Alicja Rogalska*
Precarious Workers’ Monument, 2015, performance. A public performance involving five precarious workers standing absolutely still in the same work-related poses for several hours thanks to a system of metal supports hidden under their clothes. Situated in a spa town popular with tourists, the work referred to both living statues, precarious work conditions in the businesses serving the local tourist industry and flexibility as the new bodily regime of late capitalism. Commissioned by Art Loop Festival, Sopot, Poland.
Introducing Alicja Rogalska (b. 1979, Poland; lives and works in the UK), one of the artists participating in New Poetics of Labor 2018.Alicja Rogalska's practice encompasses both research and production with a focus on social structures and the political subtext of the everyday. The recurring subjects of her work are agency, body and affect especially in relation to issues such as class inequalities, global capitalism and international division of labour.

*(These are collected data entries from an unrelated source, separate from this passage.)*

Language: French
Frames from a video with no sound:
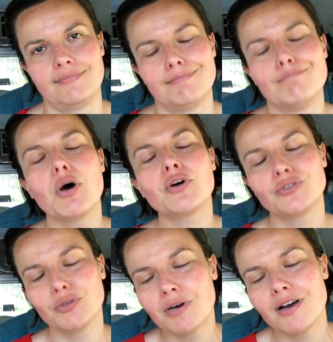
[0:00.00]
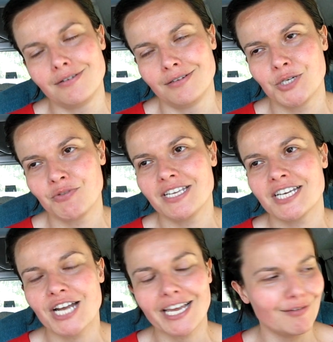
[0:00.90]
Manque de bol, je veux dire,
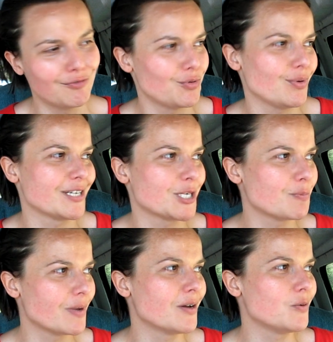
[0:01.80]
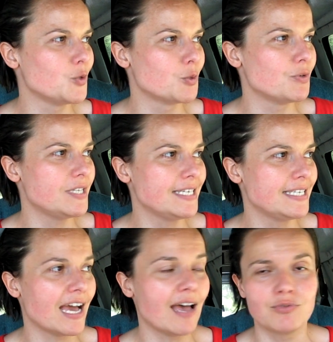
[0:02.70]
j'arrive sur un chemin où je me dis
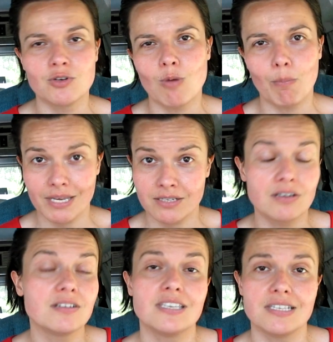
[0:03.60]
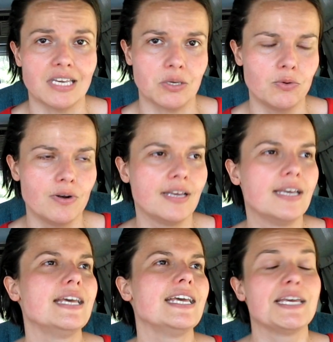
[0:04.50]
qu'il n'y a absolument personne qui circule,
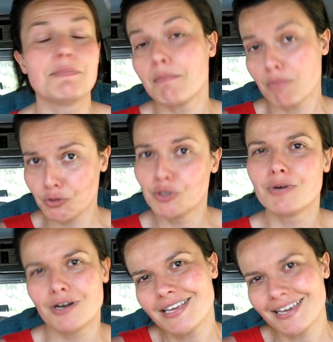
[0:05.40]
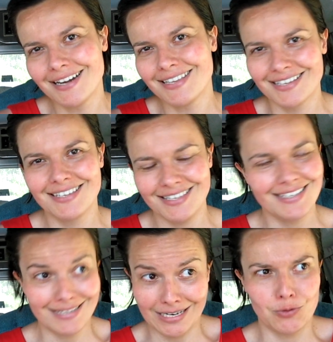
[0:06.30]
et eh ben manque de bol, il y a quelqu'un qui
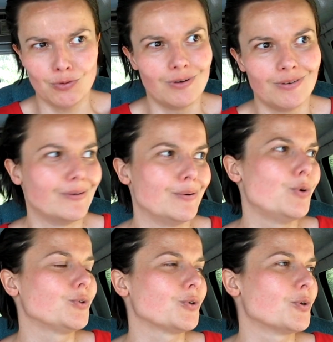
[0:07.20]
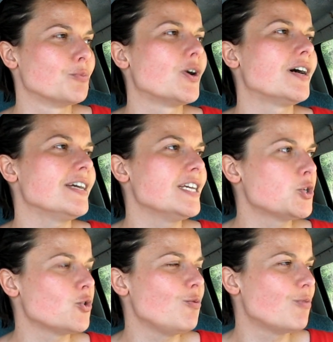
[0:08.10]
circule euh, autre que moi et
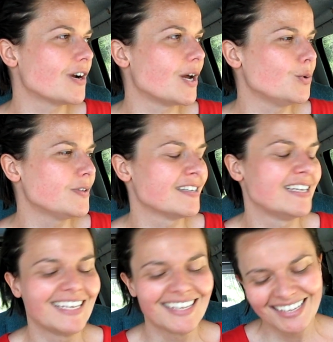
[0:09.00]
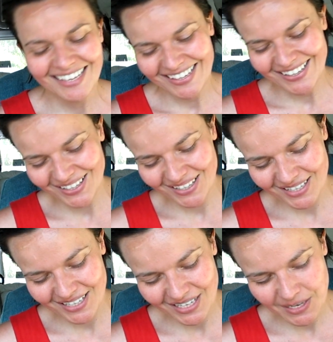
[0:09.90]
je lui bloque la route.
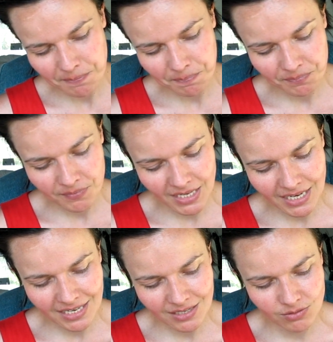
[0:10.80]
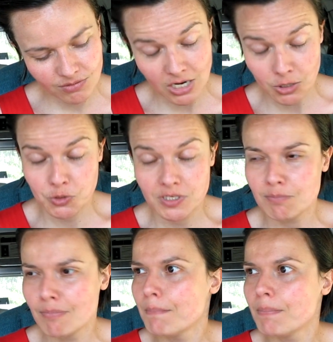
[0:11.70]
Euh, et alors je
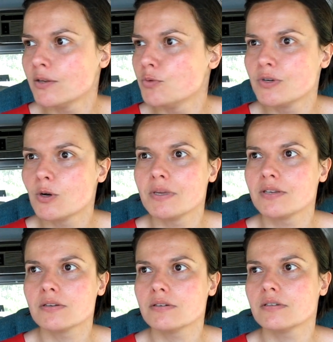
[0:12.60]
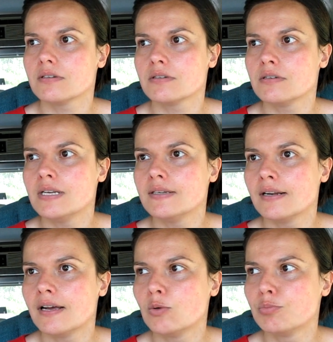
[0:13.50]
sais même pas depuis combien de temps euh, il
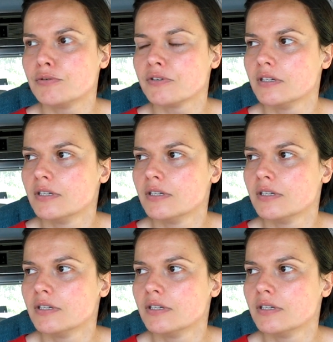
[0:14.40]
était là, le pauvre.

She mostly creates deeply poetic and decisively political situations and performances, often in a specific context and in collaboration with others, which then become the material for videos and installations. These events and ephemeral moments are attempts to practice a different political reality here and now, create space for many voices to be heard and to co-exist, whilst collectively searching for emancipatory ideas for the future.

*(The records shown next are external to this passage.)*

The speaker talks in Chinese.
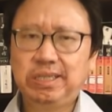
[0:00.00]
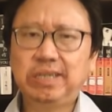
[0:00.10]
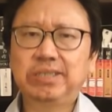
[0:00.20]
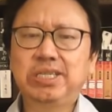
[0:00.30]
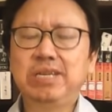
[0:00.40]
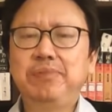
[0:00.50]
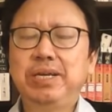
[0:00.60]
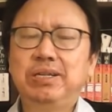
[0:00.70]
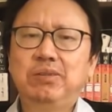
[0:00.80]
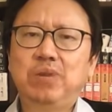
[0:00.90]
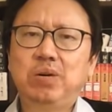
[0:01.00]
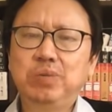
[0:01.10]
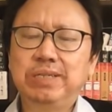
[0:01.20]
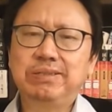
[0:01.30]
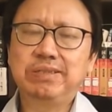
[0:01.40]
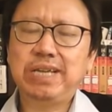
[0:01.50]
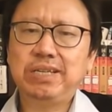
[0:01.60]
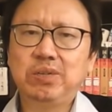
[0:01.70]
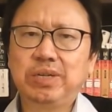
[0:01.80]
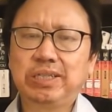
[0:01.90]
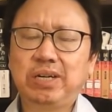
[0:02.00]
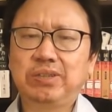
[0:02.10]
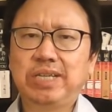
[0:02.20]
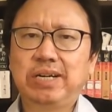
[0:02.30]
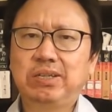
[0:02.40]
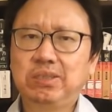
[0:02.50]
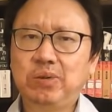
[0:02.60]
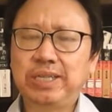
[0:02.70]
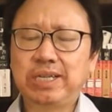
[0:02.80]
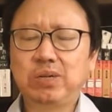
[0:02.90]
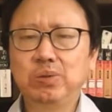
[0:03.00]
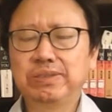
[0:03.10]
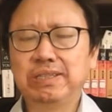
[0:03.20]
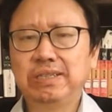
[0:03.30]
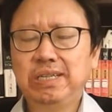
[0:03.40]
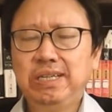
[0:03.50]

啊习近平、王沪宁之间有一个讨价还价的过程，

Check out more of Rogalska's work more here.
* Rogalska is also participating in NPoL 2018 with Łukasz Surowiec (b. 1985, Rzeszów)— In his objects and artistic interventions Łukasz Surowiec examines and investigates social relations, and also takes up political and historical issues. Important projects realized by the artist are Waiting Room (2013) and Spirit Level (2014). The purpose of his artistic interventions is to implement initiatives and strategies in response to social issues, with a special attention paid to marginalized people. As part of the Spojrzenia 2017 competition, he presented a collection of clothes and props (baseball bats, nicely packaged cobblestones, bottles for Molotov cocktails) inspired by anti-fascist combat tactics, complete with a distribution system, which consisted of exchanging the items for evidence of involvement in anti-system and anti-fascist protests.